# YOUR OBJECTIVE:
Only one stretch of the data below is wanted: the lines from the one with "[00:11:34.96]" through the one with "[00:11:36.46]", repeated exactly.
Start of SOURCE DATA
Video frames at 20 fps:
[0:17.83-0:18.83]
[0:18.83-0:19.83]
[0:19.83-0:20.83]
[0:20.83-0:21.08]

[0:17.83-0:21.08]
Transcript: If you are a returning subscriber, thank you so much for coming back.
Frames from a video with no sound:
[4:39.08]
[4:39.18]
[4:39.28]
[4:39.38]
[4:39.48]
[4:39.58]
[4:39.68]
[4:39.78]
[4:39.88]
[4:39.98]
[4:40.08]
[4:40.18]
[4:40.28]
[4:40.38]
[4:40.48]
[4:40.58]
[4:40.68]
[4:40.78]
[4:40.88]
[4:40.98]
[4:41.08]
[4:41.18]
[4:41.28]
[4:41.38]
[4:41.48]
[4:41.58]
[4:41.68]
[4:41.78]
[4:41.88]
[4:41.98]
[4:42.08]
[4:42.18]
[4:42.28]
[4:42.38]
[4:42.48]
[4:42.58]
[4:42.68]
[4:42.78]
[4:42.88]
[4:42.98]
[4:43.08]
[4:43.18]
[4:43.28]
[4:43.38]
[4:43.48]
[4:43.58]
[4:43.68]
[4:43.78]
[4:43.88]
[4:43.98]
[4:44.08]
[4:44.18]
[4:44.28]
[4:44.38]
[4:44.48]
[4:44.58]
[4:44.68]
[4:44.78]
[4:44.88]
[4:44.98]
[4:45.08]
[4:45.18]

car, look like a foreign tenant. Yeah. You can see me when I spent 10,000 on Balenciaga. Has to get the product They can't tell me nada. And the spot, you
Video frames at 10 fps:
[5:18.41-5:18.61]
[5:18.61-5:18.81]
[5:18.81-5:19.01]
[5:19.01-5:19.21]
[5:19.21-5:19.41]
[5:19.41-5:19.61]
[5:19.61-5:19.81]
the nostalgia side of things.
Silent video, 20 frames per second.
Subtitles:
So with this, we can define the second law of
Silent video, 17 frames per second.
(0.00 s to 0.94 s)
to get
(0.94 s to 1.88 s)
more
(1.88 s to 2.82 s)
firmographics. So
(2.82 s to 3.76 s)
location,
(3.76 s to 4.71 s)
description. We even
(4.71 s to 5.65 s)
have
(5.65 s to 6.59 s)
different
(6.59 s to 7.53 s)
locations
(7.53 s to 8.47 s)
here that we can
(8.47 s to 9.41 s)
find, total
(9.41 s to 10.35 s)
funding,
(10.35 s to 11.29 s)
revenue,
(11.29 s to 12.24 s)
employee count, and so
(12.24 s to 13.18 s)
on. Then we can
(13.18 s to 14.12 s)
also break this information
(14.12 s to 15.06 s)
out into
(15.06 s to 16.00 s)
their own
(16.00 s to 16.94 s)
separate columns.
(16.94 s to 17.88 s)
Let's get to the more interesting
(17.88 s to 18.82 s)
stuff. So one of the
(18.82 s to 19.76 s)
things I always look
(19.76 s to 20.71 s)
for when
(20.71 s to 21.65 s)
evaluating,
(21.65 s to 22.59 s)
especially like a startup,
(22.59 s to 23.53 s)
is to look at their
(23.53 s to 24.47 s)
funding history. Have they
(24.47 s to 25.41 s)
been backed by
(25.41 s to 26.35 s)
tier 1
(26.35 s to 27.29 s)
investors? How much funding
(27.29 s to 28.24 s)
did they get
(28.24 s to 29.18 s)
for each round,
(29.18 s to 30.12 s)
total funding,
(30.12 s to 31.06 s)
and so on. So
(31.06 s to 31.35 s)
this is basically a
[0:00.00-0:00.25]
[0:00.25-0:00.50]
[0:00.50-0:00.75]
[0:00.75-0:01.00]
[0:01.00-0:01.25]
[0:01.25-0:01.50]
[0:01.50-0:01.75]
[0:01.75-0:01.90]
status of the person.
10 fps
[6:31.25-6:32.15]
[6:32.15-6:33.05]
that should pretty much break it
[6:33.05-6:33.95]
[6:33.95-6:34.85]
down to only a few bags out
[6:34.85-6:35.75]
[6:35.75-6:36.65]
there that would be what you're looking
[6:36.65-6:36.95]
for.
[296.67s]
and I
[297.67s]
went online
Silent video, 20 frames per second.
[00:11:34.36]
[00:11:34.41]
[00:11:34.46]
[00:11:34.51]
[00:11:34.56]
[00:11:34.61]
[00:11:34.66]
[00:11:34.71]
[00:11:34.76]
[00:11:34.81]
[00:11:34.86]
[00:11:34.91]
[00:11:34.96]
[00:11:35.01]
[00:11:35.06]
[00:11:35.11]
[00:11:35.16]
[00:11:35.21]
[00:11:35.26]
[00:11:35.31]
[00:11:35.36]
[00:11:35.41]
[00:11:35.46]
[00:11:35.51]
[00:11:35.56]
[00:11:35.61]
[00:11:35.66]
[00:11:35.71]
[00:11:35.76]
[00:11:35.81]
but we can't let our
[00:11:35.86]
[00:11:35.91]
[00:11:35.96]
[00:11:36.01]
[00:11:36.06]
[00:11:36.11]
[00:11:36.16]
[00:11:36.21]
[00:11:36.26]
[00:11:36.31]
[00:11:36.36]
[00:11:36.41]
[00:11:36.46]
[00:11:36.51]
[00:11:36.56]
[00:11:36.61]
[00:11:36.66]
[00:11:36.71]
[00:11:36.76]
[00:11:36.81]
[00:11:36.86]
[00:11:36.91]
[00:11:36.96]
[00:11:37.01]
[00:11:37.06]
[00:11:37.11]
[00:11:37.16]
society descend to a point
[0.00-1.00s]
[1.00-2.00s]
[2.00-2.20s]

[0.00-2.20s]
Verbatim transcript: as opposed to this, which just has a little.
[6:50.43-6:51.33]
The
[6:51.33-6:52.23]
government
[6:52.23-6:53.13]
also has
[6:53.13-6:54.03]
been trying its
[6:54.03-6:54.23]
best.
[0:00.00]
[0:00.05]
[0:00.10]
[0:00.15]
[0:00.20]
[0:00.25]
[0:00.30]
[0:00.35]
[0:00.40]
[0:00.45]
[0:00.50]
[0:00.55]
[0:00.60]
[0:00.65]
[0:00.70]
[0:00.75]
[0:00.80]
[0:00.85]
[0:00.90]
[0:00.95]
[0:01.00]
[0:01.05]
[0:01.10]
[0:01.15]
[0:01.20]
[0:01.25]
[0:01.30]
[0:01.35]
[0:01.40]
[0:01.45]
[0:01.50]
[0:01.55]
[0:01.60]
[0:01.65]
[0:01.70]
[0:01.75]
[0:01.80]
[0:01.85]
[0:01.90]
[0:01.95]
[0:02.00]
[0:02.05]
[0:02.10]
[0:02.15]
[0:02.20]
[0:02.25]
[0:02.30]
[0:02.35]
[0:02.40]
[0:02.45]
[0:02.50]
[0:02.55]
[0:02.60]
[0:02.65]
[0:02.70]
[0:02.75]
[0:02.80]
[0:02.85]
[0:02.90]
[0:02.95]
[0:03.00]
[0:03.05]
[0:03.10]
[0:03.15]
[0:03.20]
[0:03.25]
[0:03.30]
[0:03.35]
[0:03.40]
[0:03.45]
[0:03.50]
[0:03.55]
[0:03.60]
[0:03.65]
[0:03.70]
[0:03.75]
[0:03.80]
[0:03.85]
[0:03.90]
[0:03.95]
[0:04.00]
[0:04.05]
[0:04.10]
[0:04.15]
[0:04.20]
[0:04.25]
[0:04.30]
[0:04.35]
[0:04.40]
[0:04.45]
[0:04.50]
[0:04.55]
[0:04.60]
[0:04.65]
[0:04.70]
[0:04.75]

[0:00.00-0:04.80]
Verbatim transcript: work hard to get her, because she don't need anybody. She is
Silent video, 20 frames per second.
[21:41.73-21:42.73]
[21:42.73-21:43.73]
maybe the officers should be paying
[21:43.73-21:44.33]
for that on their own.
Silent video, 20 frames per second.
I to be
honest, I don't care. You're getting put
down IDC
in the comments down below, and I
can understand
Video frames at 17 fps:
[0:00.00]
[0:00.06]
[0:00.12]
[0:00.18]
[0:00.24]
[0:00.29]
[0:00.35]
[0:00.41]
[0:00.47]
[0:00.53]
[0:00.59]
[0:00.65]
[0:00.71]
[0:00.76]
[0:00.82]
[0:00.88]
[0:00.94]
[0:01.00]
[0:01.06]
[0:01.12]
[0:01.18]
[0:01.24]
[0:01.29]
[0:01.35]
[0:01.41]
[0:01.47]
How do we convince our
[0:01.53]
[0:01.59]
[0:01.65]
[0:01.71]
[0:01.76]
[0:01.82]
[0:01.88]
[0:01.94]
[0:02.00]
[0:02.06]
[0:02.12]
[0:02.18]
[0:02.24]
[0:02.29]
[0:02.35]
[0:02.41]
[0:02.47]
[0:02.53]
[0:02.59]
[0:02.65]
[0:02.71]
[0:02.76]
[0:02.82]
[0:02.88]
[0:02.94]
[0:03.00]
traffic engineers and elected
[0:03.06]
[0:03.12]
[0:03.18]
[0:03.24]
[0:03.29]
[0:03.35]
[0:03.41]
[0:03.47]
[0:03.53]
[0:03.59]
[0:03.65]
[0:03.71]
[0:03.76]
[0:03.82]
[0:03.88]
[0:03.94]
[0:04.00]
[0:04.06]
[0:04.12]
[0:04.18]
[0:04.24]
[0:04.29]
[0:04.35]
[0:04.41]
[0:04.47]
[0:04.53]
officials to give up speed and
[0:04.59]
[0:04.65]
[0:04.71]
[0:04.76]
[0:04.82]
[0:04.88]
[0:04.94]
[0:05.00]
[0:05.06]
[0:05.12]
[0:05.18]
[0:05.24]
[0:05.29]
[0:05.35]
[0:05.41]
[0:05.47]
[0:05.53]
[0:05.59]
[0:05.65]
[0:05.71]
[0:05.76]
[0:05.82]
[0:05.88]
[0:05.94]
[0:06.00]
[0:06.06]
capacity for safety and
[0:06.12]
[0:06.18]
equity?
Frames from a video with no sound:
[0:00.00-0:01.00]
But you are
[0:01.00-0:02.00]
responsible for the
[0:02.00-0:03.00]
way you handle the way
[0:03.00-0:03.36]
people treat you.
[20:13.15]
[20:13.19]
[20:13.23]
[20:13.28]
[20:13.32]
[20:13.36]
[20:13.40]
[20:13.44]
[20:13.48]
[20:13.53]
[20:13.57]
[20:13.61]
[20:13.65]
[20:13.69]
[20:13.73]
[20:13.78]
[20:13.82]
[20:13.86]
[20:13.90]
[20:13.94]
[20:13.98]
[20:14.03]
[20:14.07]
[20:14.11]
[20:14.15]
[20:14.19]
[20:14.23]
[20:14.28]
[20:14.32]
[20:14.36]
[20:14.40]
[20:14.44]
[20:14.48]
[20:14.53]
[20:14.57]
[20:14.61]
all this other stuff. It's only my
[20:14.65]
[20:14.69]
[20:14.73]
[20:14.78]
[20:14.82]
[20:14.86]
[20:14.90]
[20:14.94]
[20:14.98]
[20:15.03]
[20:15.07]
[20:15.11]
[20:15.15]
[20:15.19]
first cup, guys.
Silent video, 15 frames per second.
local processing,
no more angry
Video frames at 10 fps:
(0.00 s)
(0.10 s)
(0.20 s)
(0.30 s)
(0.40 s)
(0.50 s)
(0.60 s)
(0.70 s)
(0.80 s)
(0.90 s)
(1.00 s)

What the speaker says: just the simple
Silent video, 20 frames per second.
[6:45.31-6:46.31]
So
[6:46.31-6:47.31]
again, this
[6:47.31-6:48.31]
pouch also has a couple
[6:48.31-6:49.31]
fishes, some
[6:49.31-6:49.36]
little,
End of SOURCE DATA
# ANSWER TO THIS PROBLEM:
[00:11:34.96]
[00:11:35.01]
[00:11:35.06]
[00:11:35.11]
[00:11:35.16]
[00:11:35.21]
[00:11:35.26]
[00:11:35.31]
[00:11:35.36]
[00:11:35.41]
[00:11:35.46]
[00:11:35.51]
[00:11:35.56]
[00:11:35.61]
[00:11:35.66]
[00:11:35.71]
[00:11:35.76]
[00:11:35.81]
but we can't let our
[00:11:35.86]
[00:11:35.91]
[00:11:35.96]
[00:11:36.01]
[00:11:36.06]
[00:11:36.11]
[00:11:36.16]
[00:11:36.21]
[00:11:36.26]
[00:11:36.31]
[00:11:36.36]
[00:11:36.41]
[00:11:36.46]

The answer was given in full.